*WHAT THIS TASK INVOLVES*
Find the line that contains "[1:40.37-1:41.37]". Output it and every line after it to the end of the records, exactly as they appear.

*PROVIDED ENTRIES*
--- START ---

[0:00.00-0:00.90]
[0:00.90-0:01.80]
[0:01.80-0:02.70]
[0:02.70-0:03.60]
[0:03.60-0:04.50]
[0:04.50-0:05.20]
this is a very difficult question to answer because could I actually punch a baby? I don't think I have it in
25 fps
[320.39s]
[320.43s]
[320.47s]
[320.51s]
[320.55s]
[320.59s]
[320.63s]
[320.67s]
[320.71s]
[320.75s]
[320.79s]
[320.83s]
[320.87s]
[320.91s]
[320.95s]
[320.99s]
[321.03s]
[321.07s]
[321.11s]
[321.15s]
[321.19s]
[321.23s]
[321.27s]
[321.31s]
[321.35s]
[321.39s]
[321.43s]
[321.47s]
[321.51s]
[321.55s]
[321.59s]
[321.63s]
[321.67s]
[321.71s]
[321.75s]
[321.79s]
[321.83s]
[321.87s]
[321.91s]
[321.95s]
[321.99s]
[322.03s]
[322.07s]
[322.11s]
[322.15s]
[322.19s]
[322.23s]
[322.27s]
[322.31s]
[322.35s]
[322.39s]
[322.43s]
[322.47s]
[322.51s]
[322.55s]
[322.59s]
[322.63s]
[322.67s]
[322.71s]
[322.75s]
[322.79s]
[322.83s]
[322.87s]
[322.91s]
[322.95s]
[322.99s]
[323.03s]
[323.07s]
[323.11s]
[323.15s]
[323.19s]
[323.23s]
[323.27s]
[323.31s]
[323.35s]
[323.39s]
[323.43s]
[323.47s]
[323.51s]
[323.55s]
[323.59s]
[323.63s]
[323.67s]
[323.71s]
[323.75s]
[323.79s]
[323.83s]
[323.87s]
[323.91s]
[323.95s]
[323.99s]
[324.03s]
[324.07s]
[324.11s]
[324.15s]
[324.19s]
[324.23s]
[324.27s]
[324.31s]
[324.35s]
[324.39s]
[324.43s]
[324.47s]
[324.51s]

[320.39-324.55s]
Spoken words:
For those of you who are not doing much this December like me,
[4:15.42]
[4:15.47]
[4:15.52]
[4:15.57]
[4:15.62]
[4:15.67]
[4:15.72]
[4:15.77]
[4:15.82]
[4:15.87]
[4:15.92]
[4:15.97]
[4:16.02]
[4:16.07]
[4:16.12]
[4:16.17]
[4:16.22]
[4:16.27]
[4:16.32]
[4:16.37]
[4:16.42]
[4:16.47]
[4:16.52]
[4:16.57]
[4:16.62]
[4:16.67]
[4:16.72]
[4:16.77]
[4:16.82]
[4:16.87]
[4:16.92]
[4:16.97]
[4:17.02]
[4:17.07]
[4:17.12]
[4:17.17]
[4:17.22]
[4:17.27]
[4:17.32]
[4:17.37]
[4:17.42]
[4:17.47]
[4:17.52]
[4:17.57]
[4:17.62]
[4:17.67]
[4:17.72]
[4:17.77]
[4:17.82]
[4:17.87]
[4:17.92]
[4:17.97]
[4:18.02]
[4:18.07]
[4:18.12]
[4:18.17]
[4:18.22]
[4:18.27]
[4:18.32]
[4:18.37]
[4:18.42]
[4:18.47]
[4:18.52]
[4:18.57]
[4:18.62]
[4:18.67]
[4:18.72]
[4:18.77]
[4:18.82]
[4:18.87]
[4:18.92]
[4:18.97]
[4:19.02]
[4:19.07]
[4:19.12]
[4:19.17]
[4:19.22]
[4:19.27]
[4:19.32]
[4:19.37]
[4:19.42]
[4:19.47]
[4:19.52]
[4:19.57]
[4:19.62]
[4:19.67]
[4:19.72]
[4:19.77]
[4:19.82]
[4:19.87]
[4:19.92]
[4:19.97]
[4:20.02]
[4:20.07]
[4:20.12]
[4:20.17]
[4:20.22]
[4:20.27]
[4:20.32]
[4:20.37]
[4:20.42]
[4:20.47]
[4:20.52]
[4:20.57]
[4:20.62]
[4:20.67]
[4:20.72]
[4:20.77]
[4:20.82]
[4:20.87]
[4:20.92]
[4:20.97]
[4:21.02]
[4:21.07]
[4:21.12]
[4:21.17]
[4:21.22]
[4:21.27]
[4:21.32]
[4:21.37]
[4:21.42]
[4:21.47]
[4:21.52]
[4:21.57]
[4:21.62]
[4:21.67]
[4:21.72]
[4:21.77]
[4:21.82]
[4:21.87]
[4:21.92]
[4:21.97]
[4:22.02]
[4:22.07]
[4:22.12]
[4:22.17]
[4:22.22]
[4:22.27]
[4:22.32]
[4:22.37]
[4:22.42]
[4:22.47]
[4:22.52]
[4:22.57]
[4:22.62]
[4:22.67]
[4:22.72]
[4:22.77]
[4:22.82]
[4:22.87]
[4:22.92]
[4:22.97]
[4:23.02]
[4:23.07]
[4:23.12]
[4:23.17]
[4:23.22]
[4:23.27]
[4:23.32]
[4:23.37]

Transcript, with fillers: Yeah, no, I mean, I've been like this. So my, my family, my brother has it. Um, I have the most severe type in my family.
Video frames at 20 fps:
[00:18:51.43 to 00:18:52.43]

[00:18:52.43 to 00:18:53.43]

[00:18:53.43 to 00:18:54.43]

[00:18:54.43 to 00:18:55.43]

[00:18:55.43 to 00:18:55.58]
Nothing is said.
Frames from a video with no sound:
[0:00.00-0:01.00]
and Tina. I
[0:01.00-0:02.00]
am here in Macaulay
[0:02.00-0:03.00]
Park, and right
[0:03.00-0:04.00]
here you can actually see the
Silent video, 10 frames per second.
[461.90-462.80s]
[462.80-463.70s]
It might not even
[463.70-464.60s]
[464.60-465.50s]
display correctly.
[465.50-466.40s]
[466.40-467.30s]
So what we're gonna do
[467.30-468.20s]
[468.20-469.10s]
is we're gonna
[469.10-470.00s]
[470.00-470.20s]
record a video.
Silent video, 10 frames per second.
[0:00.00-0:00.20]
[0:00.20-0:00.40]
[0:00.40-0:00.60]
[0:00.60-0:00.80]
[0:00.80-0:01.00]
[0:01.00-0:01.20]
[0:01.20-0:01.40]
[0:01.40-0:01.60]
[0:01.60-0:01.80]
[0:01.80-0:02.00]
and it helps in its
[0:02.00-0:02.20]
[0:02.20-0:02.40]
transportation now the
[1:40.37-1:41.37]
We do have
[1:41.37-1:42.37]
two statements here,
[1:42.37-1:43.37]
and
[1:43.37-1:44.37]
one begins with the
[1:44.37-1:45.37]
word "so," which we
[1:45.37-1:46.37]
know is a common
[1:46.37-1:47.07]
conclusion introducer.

--- END ---

*TASK SOLUTION*
[1:40.37-1:41.37]
We do have
[1:41.37-1:42.37]
two statements here,
[1:42.37-1:43.37]
and
[1:43.37-1:44.37]
one begins with the
[1:44.37-1:45.37]
word "so," which we
[1:45.37-1:46.37]
know is a common
[1:46.37-1:47.07]
conclusion introducer.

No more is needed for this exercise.